▶ Records provided
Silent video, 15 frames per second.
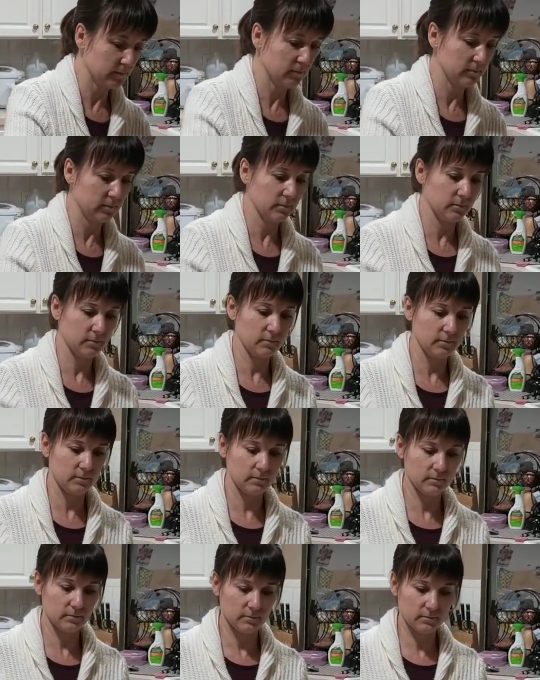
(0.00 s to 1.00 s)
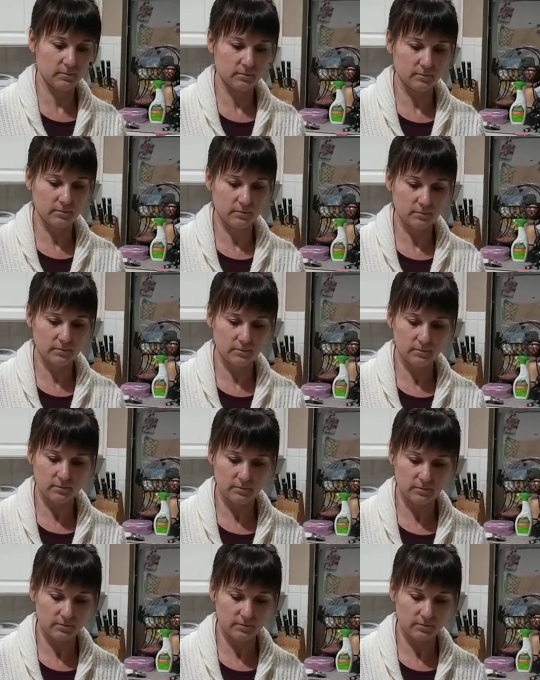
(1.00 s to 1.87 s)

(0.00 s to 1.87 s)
[no speech]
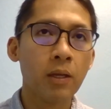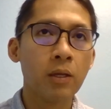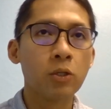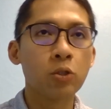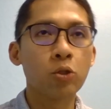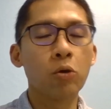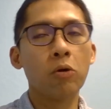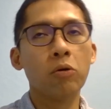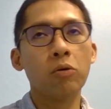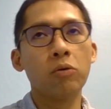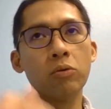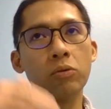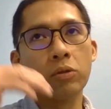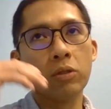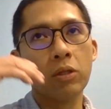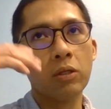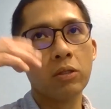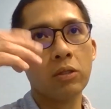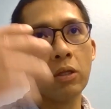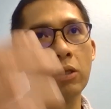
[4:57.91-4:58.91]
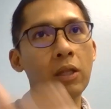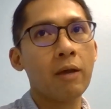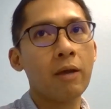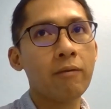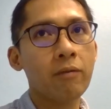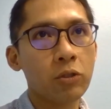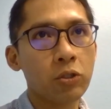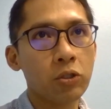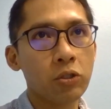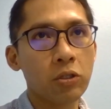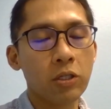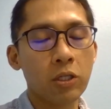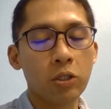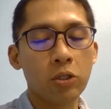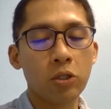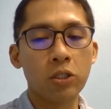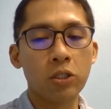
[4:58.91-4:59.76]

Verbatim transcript: So the the levels you need to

▶ Work instruction
Each line from the one that holds "(1.00 s to 1.87 s)" through the end of the entries must be returned exactly, while any pictures stay out.

▶ Solution to this exercise
(1.00 s to 1.87 s)

(0.00 s to 1.87 s)
[no speech]
[4:57.91-4:58.91]
[4:58.91-4:59.76]

Verbatim transcript: So the the levels you need to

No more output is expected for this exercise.